EXERCISE PROMPT:
Leaving every picture out, repeat all of the entries below exactly.

SUPPLIED DATA:
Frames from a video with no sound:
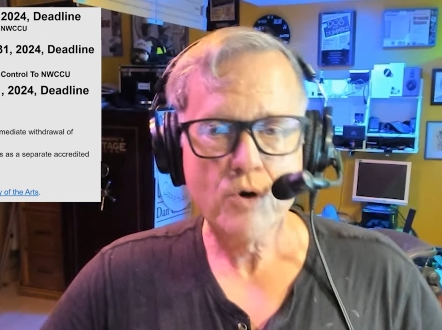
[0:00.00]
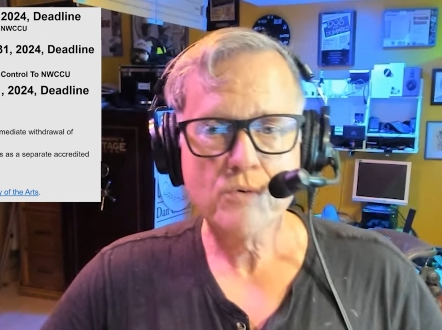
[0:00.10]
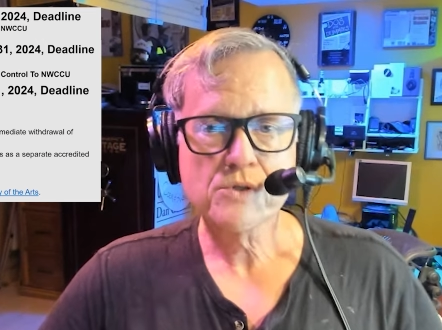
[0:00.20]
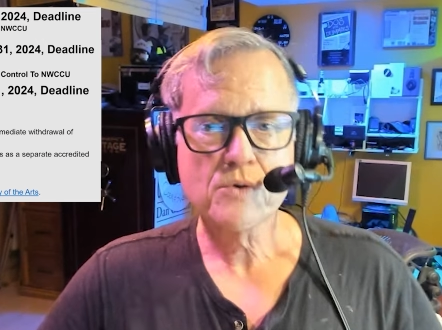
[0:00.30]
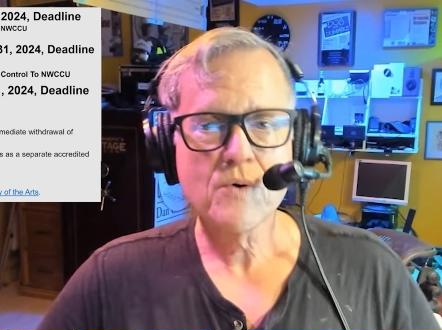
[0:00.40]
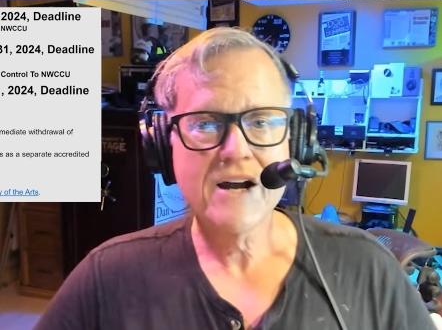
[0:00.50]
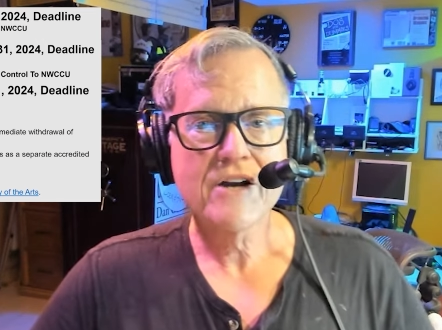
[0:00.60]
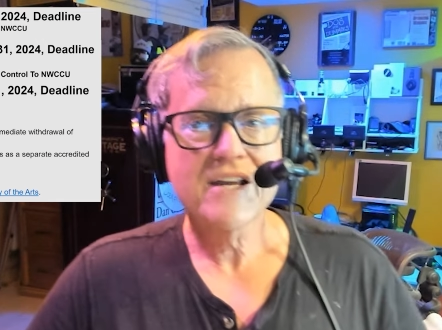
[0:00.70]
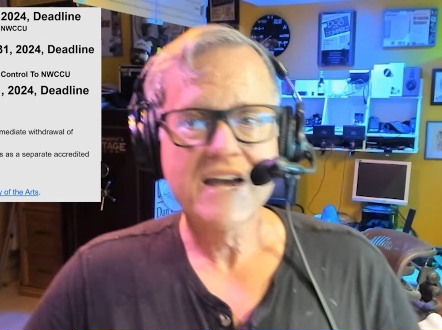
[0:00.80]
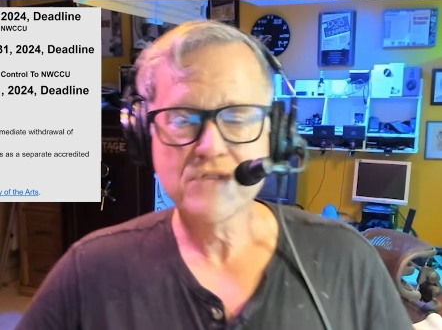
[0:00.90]
was
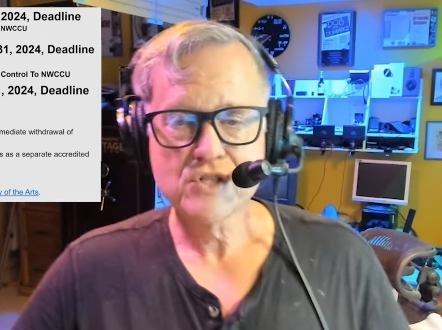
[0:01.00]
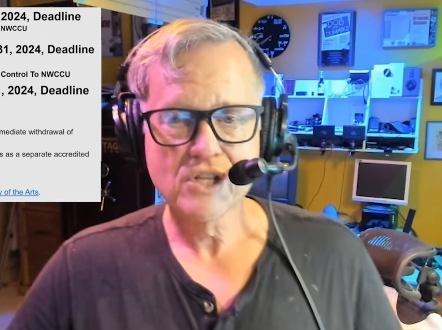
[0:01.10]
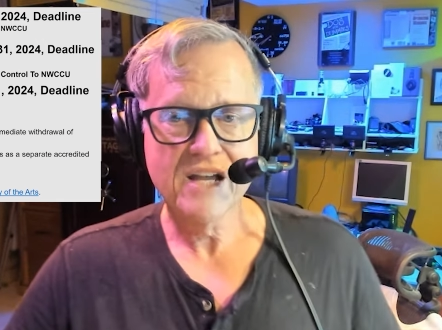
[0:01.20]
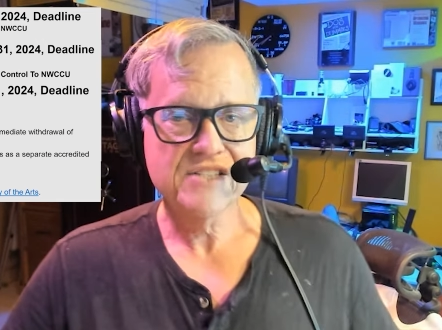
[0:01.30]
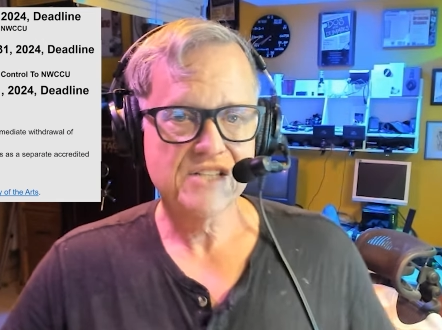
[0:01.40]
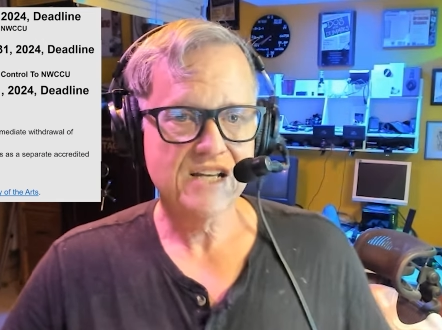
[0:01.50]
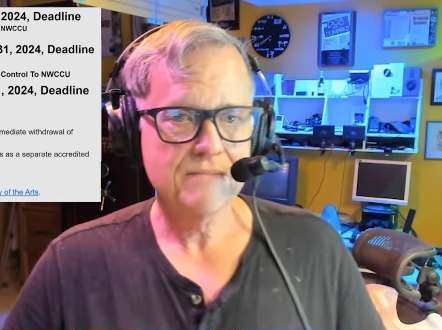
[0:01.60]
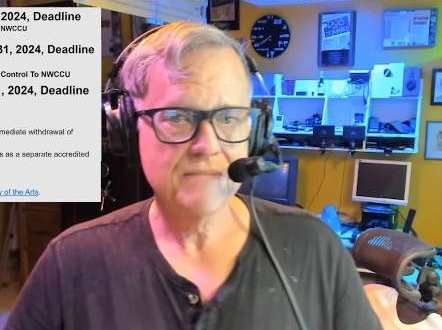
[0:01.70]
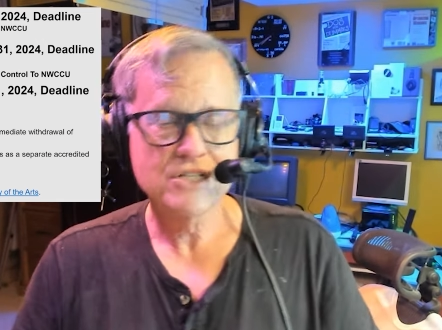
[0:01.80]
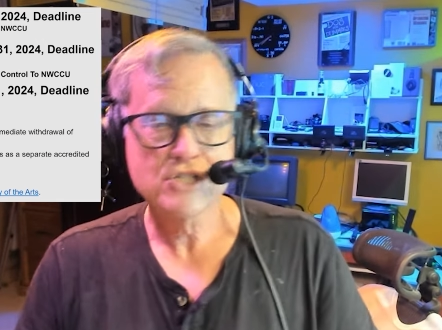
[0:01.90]
required at the July 2nd
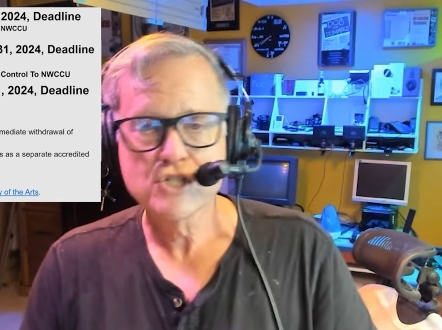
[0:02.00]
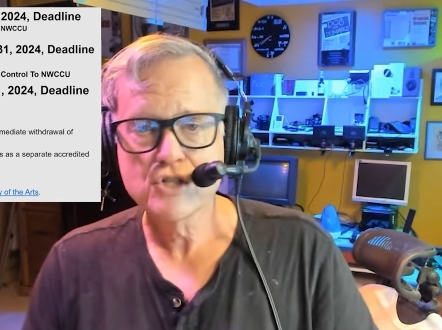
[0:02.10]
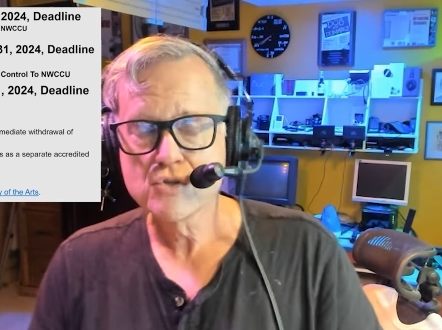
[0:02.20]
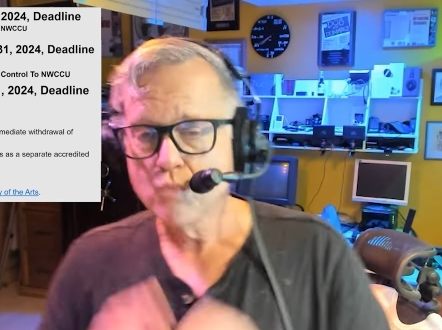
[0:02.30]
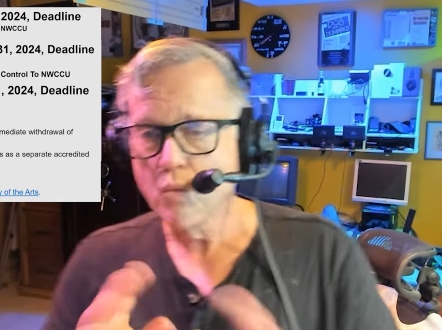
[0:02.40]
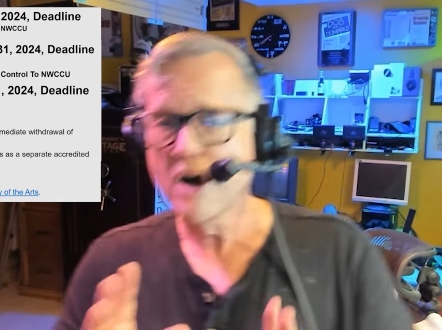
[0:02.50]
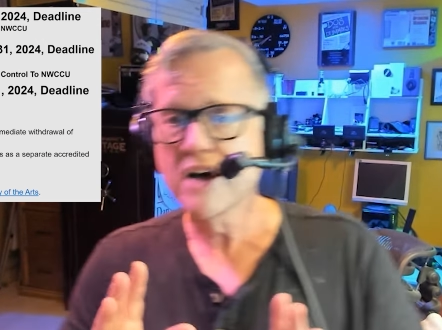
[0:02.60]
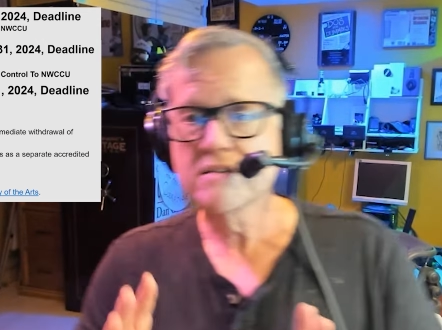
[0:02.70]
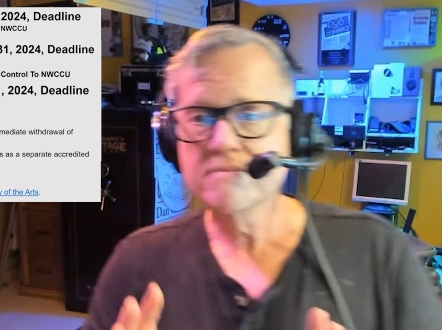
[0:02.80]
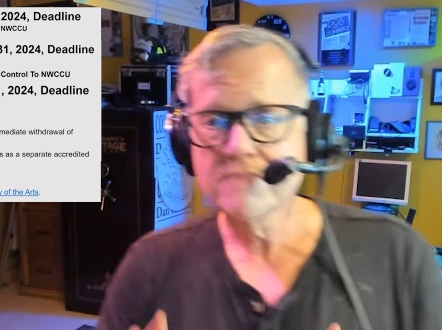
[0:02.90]
meeting to choose
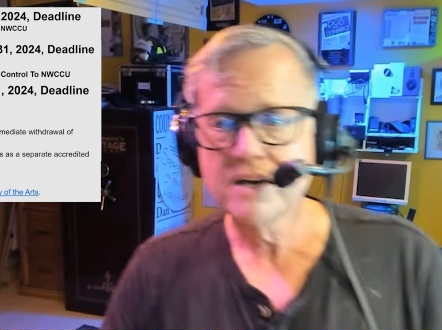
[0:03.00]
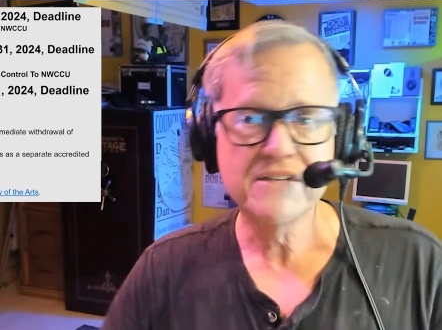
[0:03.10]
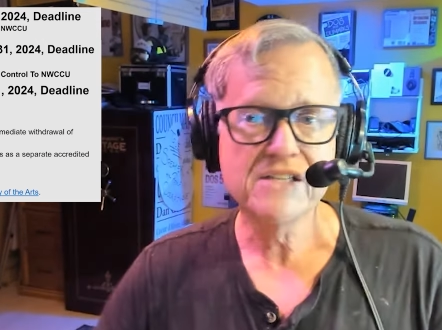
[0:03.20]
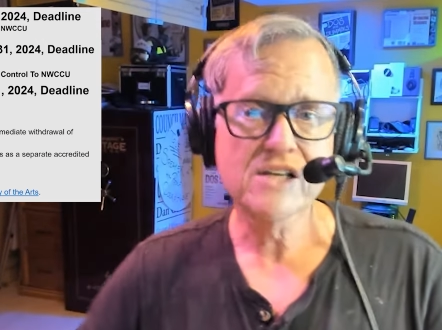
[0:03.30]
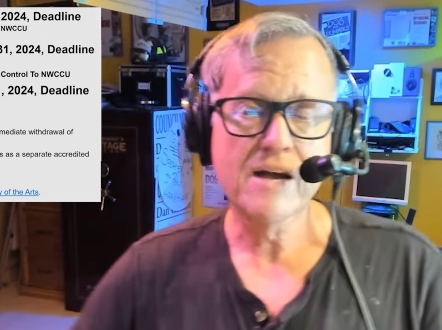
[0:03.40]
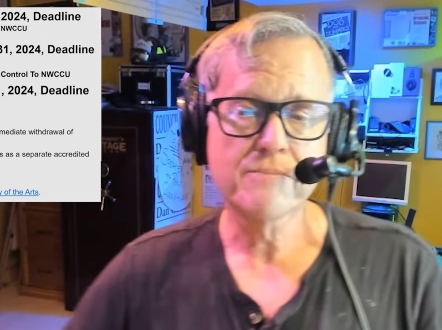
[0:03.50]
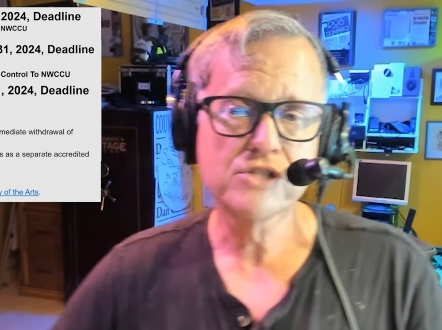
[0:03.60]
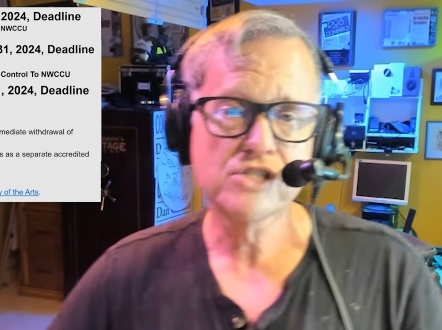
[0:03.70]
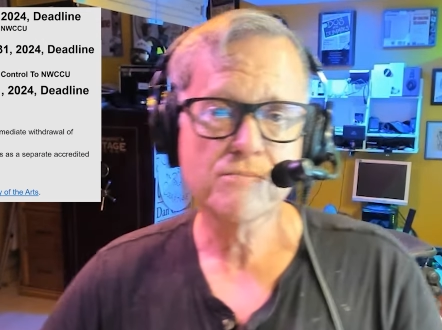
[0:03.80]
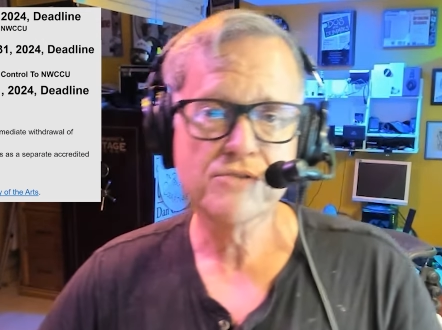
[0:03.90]
one of these
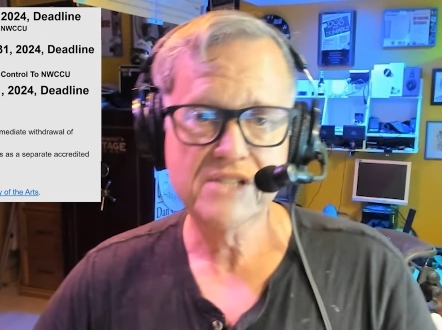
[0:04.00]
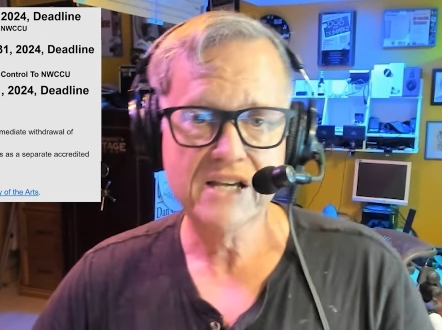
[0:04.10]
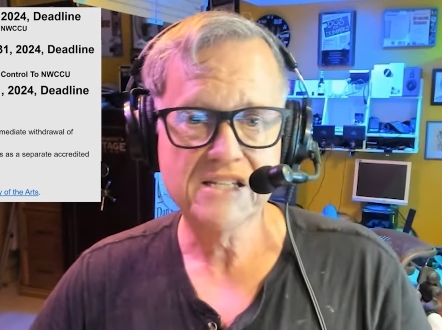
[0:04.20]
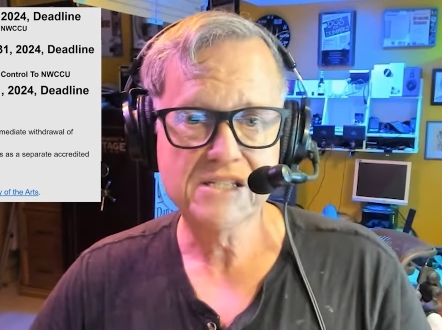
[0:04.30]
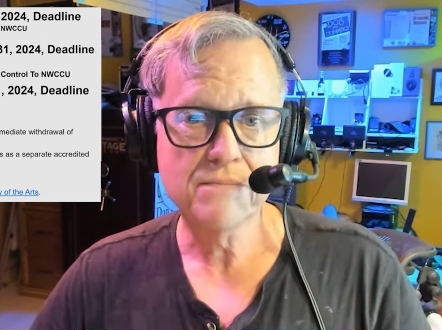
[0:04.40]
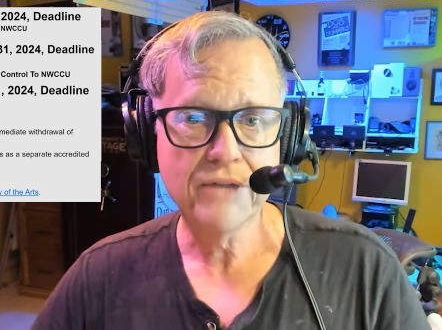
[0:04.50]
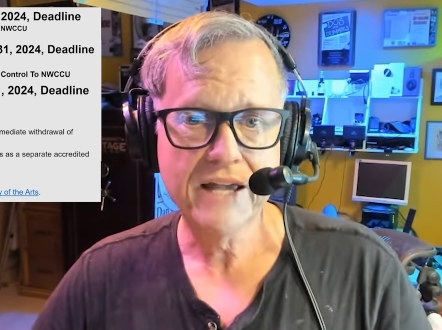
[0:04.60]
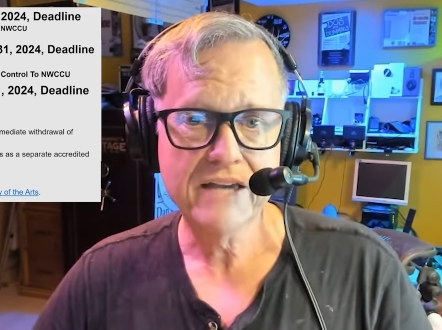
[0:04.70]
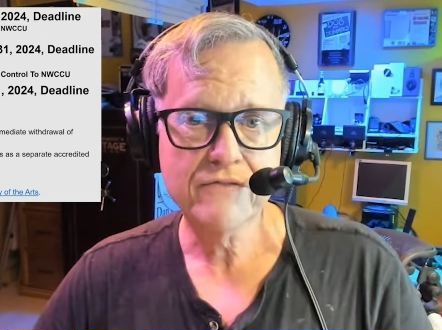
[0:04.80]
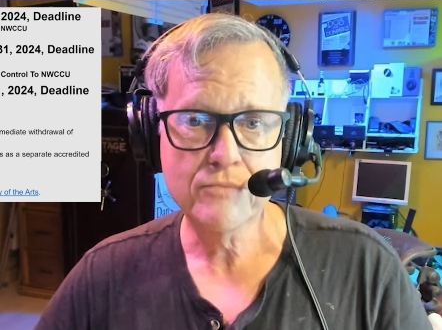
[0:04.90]
options to present as a
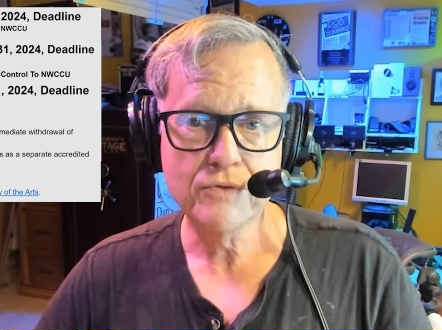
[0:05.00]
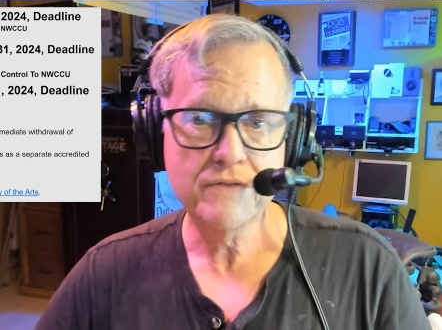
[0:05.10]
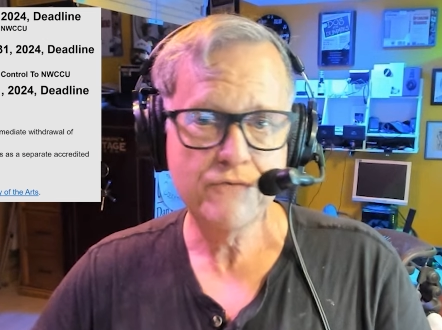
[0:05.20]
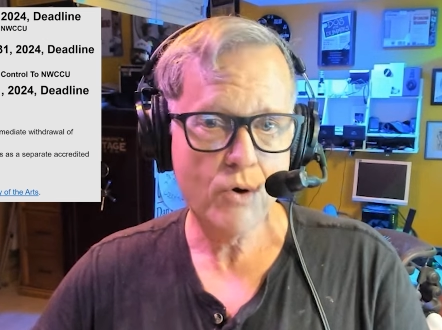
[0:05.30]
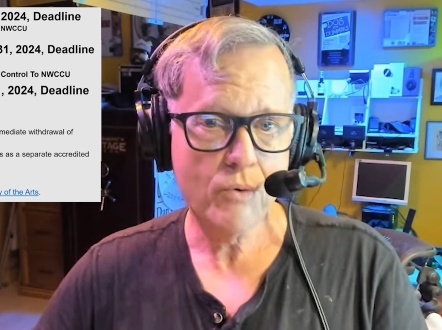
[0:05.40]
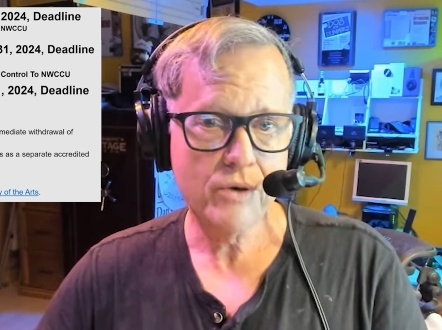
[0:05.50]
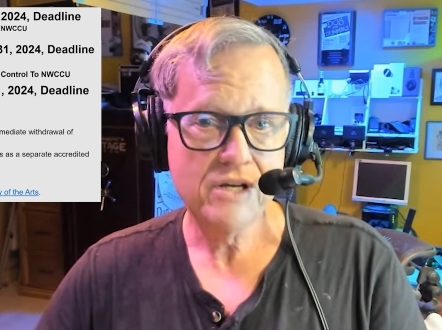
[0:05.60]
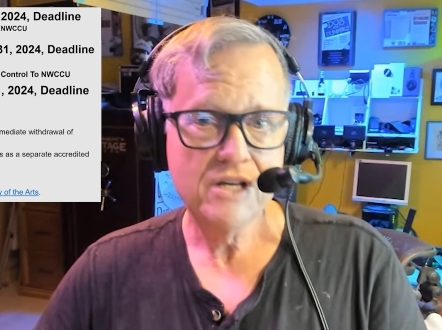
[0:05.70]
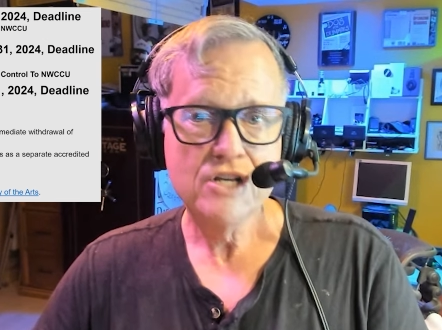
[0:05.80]
plan for moving forward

SOLUTION TO THE EXERCISE:
Frames from a video with no sound:
[0:00.00]
[0:00.10]
[0:00.20]
[0:00.30]
[0:00.40]
[0:00.50]
[0:00.60]
[0:00.70]
[0:00.80]
[0:00.90]
was
[0:01.00]
[0:01.10]
[0:01.20]
[0:01.30]
[0:01.40]
[0:01.50]
[0:01.60]
[0:01.70]
[0:01.80]
[0:01.90]
required at the July 2nd
[0:02.00]
[0:02.10]
[0:02.20]
[0:02.30]
[0:02.40]
[0:02.50]
[0:02.60]
[0:02.70]
[0:02.80]
[0:02.90]
meeting to choose
[0:03.00]
[0:03.10]
[0:03.20]
[0:03.30]
[0:03.40]
[0:03.50]
[0:03.60]
[0:03.70]
[0:03.80]
[0:03.90]
one of these
[0:04.00]
[0:04.10]
[0:04.20]
[0:04.30]
[0:04.40]
[0:04.50]
[0:04.60]
[0:04.70]
[0:04.80]
[0:04.90]
options to present as a
[0:05.00]
[0:05.10]
[0:05.20]
[0:05.30]
[0:05.40]
[0:05.50]
[0:05.60]
[0:05.70]
[0:05.80]
plan for moving forward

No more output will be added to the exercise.